Crime

Family remembers security guard killed in New Year’s Eve shooting

A photograph of Daniel Allen Ferrier at a shrine in front of Sport Corner Cafe on Tuesday, Jan. 8, 2013, in Old Sacramento. Ferrier was one of two people fatally shot on New Year’s Eve 2012.
A photograph of Daniel Allen Ferrier at a shrine in front of Sport Corner Cafe on Tuesday, Jan. 8, 2013, in Old Sacramento. Ferrier was one of two people fatally shot on New Year’s Eve 2012. Hamezcua@sacbee.com

Daniel Ferrier was a hero by definition, his brother-in-law told a Sacramento courtroom Thursday. As a soldier in Afghanistan and Iraq, Ferrier swore to protect the lives of his fellow Americans. Back home, as a security guard at an Old Sacramento tavern, he made sure people were safe while they were having a good time.

It’s what Ferrier, 36, was doing late New Year’s Eve 2012 – running toward trouble to break up a fight – when he was shot at close range and killed by Carlito Montoya, a Norteño gang member from Sacramento by way of Oakland, on the floor of Sports Corner Café. Beside him, Gabriel Cordova, a 35-year-old husband and father of three out for New Year’s Eve drinks with his wife and friends, also lay dead, killed by Montoya. Two others, including Cordova’s wife and another security guard, were wounded by gunfire amid the chaos.

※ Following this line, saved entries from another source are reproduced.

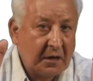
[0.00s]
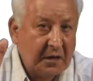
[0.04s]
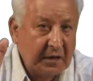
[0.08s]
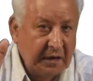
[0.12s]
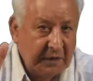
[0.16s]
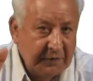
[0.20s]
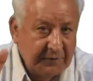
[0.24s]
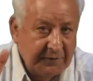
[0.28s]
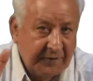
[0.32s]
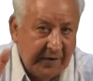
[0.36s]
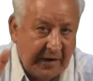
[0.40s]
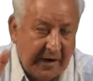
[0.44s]

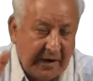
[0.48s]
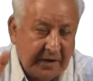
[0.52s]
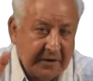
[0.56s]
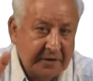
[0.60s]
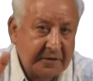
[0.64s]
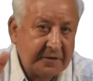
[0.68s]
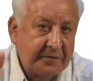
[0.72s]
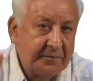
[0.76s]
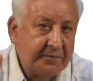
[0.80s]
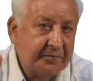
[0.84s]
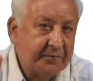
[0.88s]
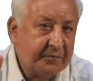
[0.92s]
In
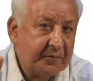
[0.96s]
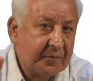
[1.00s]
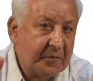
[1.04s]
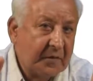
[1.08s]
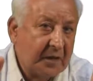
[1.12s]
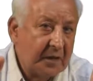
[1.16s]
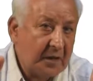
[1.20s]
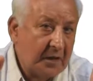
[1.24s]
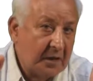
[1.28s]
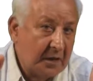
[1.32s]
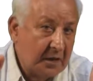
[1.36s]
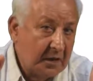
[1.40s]
fact,
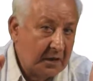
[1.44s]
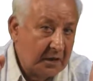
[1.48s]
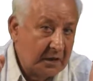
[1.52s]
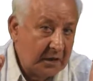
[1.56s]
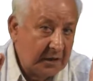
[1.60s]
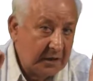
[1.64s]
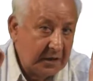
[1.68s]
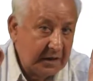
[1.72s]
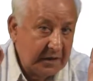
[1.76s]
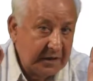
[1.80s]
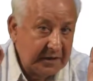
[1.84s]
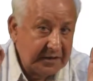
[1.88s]

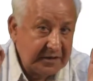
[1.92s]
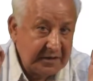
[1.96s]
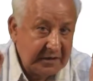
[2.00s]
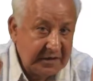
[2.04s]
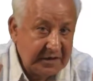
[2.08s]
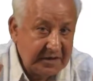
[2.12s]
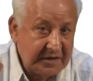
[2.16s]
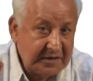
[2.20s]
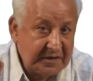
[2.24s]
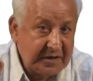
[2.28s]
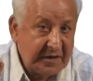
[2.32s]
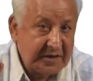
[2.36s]
it
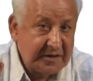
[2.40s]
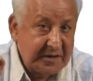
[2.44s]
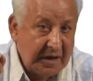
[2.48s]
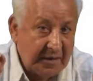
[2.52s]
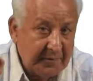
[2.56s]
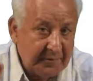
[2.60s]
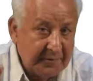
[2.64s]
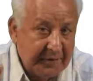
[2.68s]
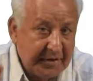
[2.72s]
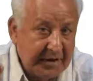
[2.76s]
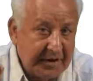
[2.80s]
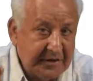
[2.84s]
is the
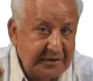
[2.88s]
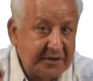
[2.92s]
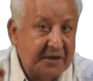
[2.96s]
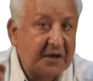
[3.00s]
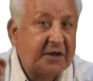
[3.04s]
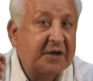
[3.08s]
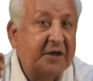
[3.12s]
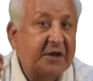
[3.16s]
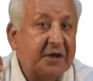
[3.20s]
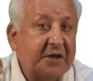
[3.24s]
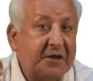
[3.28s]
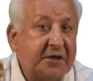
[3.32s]

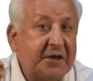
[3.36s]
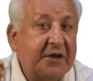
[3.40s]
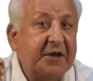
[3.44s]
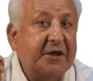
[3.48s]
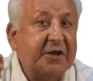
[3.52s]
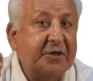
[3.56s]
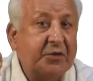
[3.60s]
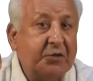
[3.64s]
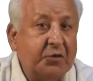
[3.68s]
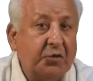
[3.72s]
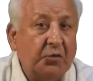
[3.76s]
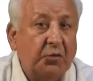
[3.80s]
temperature
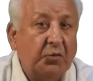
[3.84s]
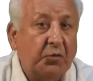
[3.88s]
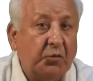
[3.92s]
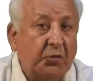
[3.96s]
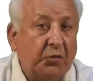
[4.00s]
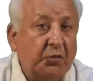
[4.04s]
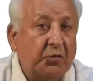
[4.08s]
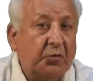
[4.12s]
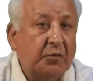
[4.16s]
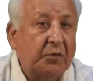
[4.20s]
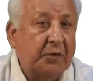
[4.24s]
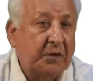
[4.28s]

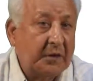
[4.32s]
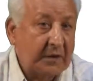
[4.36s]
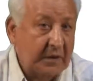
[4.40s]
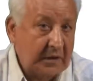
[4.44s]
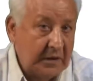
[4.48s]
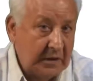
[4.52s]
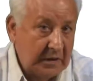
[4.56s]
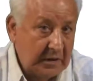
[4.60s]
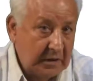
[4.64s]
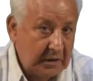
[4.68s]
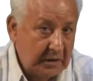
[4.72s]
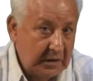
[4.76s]
T2
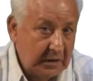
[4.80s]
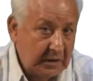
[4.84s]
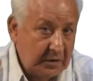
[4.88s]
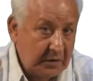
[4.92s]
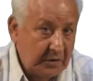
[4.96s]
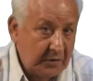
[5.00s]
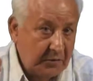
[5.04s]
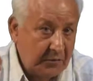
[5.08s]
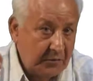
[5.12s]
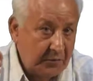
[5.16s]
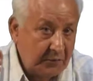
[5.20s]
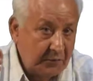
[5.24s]

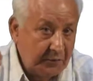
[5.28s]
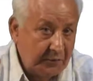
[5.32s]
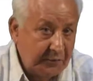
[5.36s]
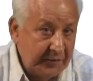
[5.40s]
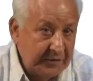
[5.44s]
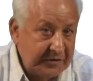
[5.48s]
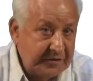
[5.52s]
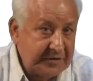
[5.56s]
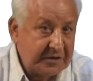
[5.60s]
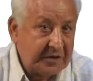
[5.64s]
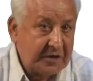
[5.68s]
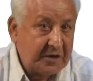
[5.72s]

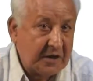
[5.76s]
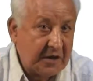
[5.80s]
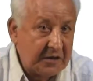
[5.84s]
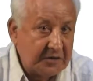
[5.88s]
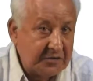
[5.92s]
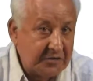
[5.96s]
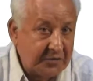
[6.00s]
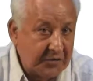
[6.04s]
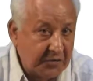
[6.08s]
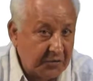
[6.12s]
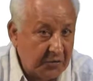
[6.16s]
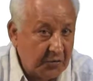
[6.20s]
which
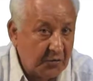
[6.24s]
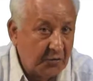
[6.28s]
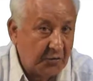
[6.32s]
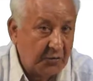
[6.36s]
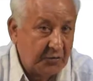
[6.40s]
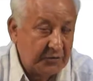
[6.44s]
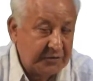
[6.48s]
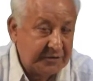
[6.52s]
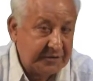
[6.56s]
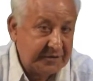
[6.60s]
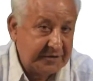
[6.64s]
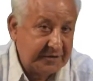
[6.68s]

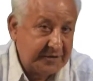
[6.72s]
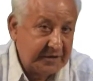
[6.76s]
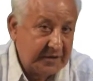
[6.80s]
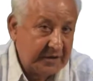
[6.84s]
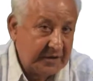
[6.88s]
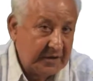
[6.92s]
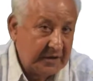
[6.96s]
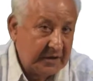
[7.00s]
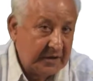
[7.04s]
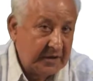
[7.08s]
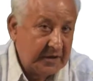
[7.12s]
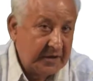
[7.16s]
controls
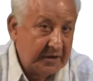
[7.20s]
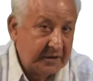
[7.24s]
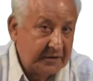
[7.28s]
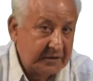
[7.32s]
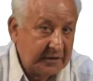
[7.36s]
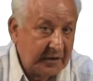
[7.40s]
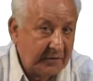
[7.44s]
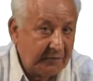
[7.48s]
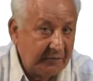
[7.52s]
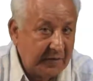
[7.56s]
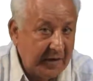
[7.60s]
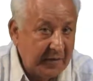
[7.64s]

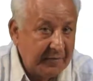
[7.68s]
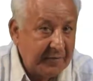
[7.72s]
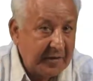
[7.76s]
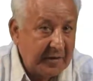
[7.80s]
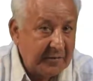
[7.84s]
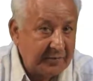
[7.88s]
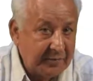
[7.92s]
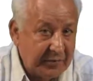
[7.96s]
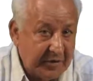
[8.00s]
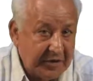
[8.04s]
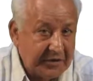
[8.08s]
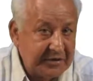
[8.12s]
the
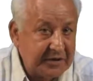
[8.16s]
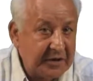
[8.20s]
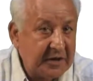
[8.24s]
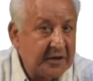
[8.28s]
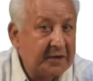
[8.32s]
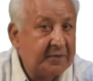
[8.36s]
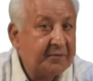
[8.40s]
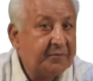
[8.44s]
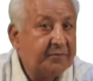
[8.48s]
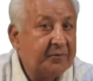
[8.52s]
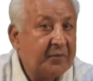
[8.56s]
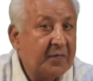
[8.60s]
vapor
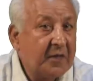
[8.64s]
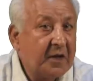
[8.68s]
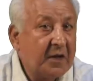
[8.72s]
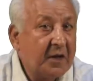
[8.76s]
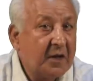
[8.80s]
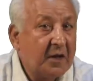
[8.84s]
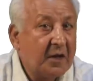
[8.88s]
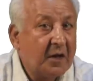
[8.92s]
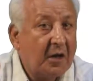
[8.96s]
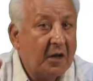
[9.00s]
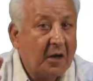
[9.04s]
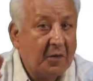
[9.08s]
pressure
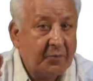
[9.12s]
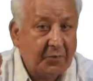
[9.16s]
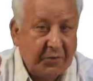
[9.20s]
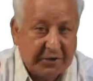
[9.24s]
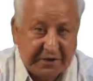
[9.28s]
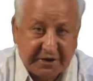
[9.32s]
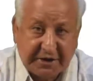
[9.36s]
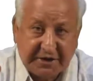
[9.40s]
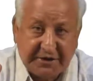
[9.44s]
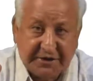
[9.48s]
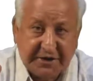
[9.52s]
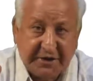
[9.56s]
of
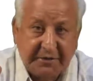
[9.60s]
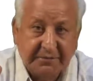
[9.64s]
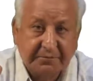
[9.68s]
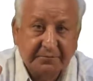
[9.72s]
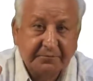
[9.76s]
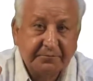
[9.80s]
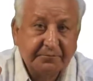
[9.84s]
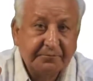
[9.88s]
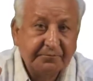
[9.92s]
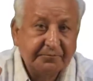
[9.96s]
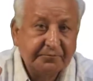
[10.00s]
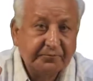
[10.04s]
potassium
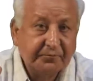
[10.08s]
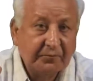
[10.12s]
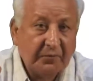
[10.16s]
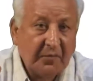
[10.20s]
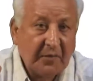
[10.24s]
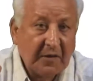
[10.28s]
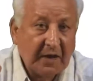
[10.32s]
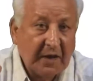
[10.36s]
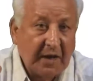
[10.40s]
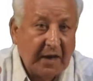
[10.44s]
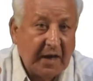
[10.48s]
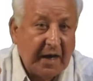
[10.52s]

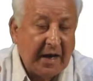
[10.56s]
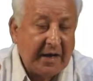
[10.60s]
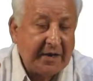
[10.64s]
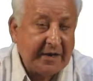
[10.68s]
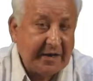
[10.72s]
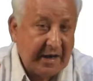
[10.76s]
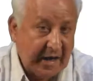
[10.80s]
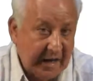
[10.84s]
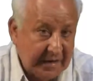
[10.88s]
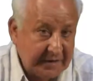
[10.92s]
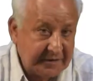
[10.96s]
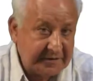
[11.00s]

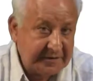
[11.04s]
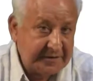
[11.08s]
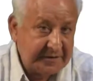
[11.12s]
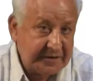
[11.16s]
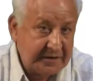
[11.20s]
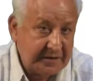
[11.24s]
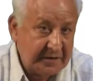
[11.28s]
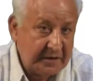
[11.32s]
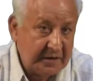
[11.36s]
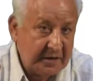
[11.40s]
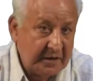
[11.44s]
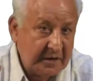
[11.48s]
and
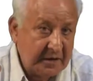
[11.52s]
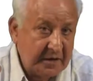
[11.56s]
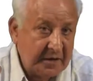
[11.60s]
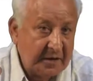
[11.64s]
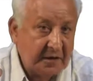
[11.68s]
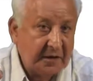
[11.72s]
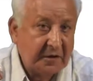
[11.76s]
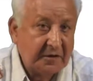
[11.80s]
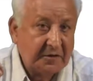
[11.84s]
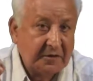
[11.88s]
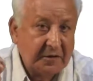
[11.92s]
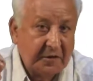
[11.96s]
hence
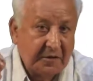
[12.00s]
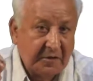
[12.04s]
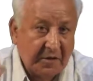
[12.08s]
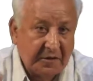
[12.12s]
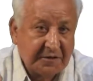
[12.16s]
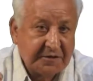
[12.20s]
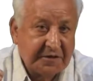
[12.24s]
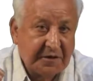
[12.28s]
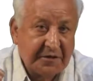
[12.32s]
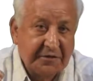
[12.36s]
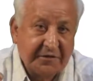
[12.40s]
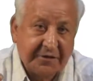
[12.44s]
the
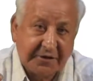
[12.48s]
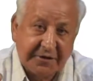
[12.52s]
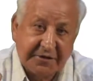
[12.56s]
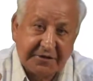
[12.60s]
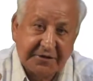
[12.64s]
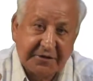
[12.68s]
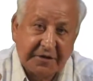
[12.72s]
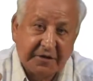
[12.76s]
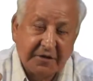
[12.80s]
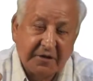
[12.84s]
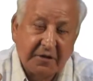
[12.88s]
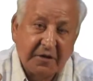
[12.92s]

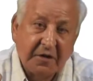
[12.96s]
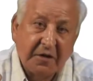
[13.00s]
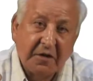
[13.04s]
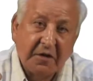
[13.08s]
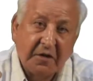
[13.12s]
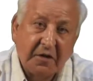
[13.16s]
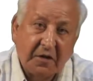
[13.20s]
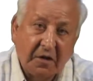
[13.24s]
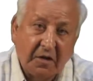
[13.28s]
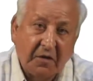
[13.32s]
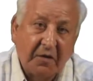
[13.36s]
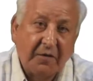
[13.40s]
concentration
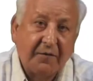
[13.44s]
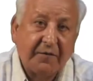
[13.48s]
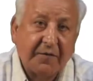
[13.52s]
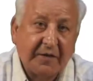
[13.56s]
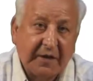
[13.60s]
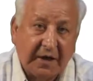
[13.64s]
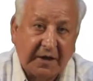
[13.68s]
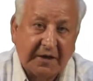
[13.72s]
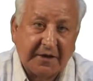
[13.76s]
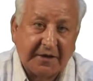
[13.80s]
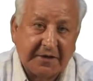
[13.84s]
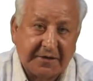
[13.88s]
of
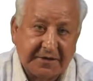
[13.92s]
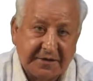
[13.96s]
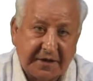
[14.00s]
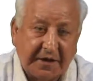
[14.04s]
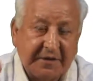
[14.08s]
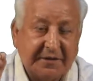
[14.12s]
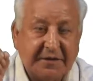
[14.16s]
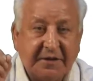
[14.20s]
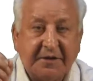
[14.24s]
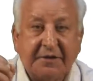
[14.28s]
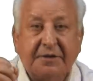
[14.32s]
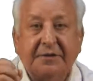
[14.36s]
color
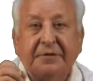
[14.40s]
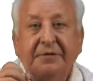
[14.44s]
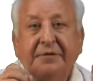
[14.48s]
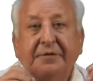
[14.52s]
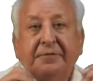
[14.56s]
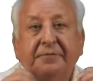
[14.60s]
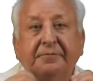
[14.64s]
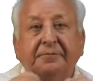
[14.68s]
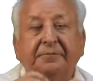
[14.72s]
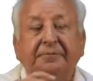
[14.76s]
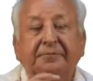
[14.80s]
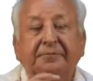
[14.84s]
centers.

“Daniel was a man we loved and strived to be like,” Wesley Seymour said, reading from handwritten notes in a composition book. “You robbed the world of a real-life hero.”

Thursday was expected to be the day Montoya, 25, and cohort Charles Fowler-Scholz, 37, were sentenced on first-degree murder charges in the New Year’s Eve killings, but Sacramento Superior Court Judge Cheryl Chun Meegan postponed judgment until June 16 to allow Scholz’s attorney more time to review Scholz’s probation reports.

Meegan allowed Ferrier’s family, many of whom traveled to Sacramento from Oregon, to present a victim impact statement Thursday despite the sentencing delay.

Montoya was not present to hear Seymour’s words. Meegan threw the convicted killer out of her courtroom after Montoya loudly rejected the delay, ignoring pleas from his attorney, Karol Repkow, and family members in the gallery to keep quiet.

“I want to get sentenced as soon as possible,” he said during a heated exchange with Meegan, demanding to be sentenced on murder charges before the judge ordered bailiffs to handcuff Montoya and take him from the courtroom.

Jurors in March needed less than a day to convict Montoya of two counts of first-degree murder for killing Ferrier and Cordova and also attempted murder, weapons and gang charges after the brawl that began after Fowler-Scholz’s wife Amber confronted Cordova over a spilled drink at the bar.

Fowler-Scholz didn’t fire a weapon that night, but prosecutors say he was the key to the fatal events. Fowler-Scholz waived a jury trial and was convicted by Meegan in a court trial in April.

Amber Scholz reached a plea agreement last June to a felony assault charge tied to the shooting deaths and will be sentenced June 24.